For the faux fur crowd, buyers visiting the Donna Salyers’ Fabulous Furs booth were more interested in vests than coats. Lindsey Wolf, the firm’s sales representative, said the longer-length vests, such as the 32-inch long coyote faux fur that can be worn for casualwear and dress-up, was a favorite. That wholesaled for $69.

“For women in their 40s and over, the natural faux fur options sell better than the colored options. The younger customer favors the more colorful stuff,” Wolf said, noting that the longer lengths also “cover the butt and can be worn with leggings as well as skinny jeans.”

The bold color and print options at Moda Manhattan were also seen at Fame, only more so.

Elisa Jara, sales representative at Chris & Carol Apparel, said traffic was good at the show and that orders were being placed.

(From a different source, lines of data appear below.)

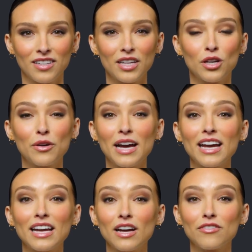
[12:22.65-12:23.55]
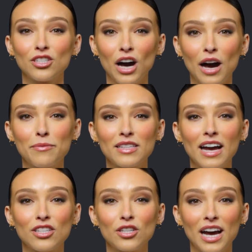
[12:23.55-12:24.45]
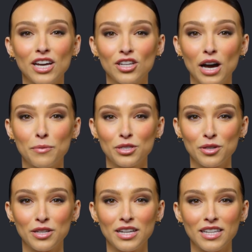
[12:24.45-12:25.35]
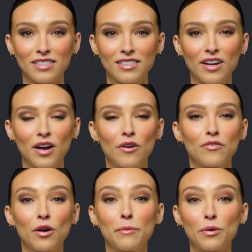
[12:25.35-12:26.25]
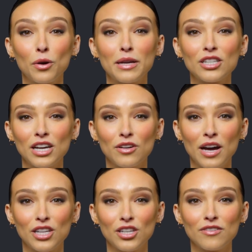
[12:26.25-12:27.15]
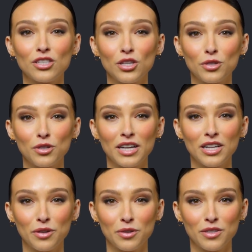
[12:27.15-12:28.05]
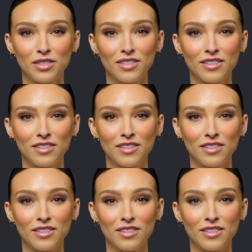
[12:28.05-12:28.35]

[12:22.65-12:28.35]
creating enough jobs and education opportunities for a booming generation of children and youth.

Her firm was showing pastels, stripes, short sleeves and hoodies in a variety of patterns.

Many were shopping for pastels for the late spring/early summer selling season for the boutiques selling junior lines, eyeing open-link sweaters that wholesale for $10.50. Cotton/rayon blend cardigans and hoodies in summer hues were also hot items, suggesting that lightweight cover-ups with pops of color are what many of the stores will be showcasing in their store windows.

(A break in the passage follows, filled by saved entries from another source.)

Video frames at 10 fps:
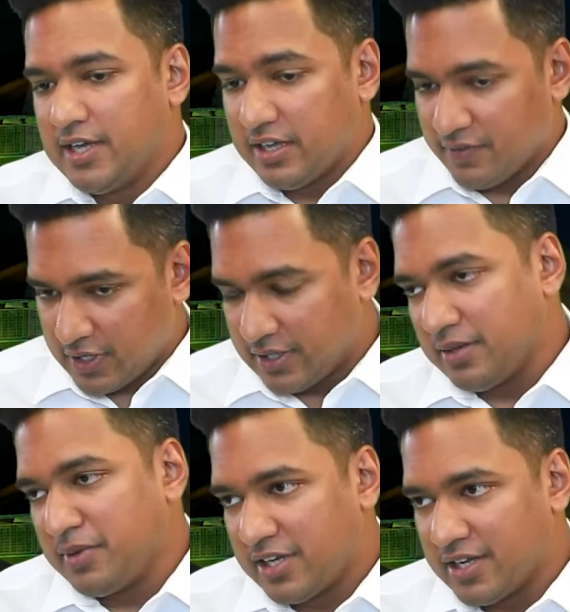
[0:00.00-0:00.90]
even in the
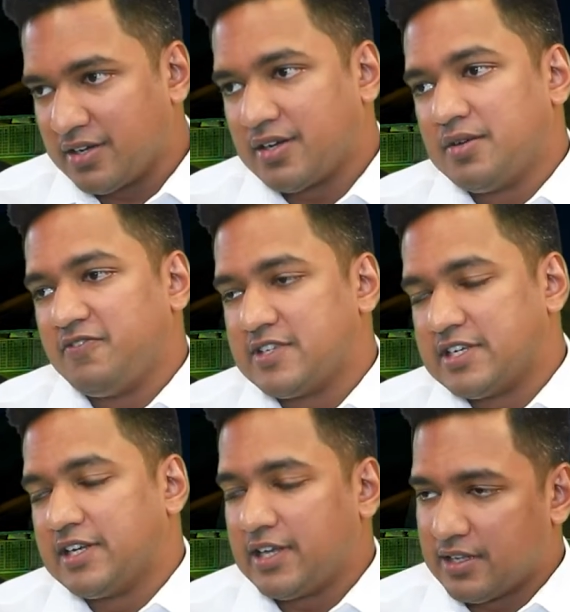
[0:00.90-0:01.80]
immediate
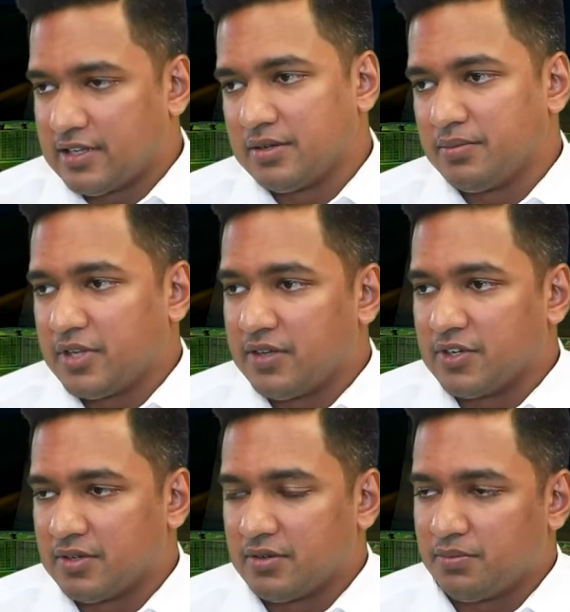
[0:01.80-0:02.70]
vicinity and then
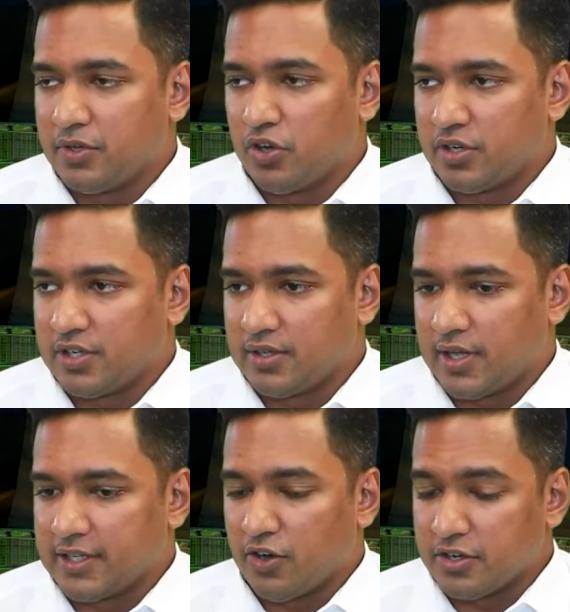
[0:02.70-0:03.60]
even beyond in the
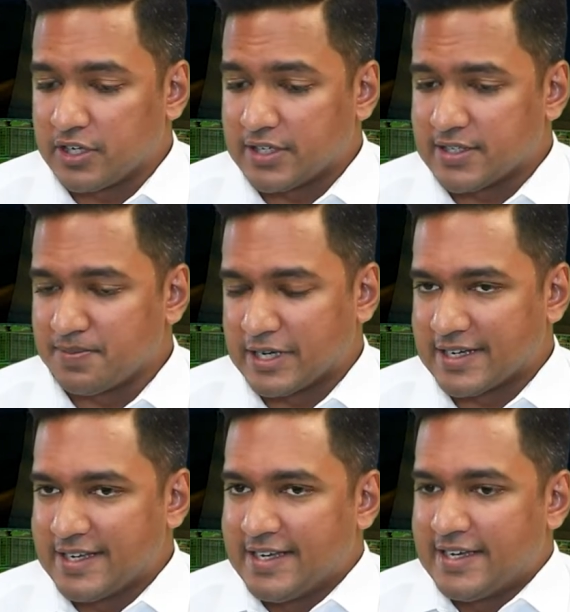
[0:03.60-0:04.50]
other continents. But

Kevin Kim, the sales representative for both Timing, a juniors line, and Lumiere, which targets the young contemporary/misses market, also said traffic was good at the show. Most orders placed were for May deliveries for summer. Dresses were popular at Timing, while sweaters were the big hit at Lumiere. The trends at both lines were big prints and bright colors.

How bright were some of the colors? Timing featured skinny jeans wholesaling at $10.50 a pair in neon brights, such as lime green, hot pink and chartreuse.

At juniors line Gracia, product manager Joyce Kim pointed to a deep yellow top wholesaling at $19 that could be long enough to wear as a tunic or mini dress as a big seller. Lace dresses that are longer but are still short enough to hit a few inches above the knee, such as a two-piece sleeveless lace overlay in coral with a matching slip, wholesaled for $46. Knit dresses on average were $45 wholesale.

Another item that was a top seller was a short pleather skirt in red with cutouts along the hemline, with a wholesale price of $26.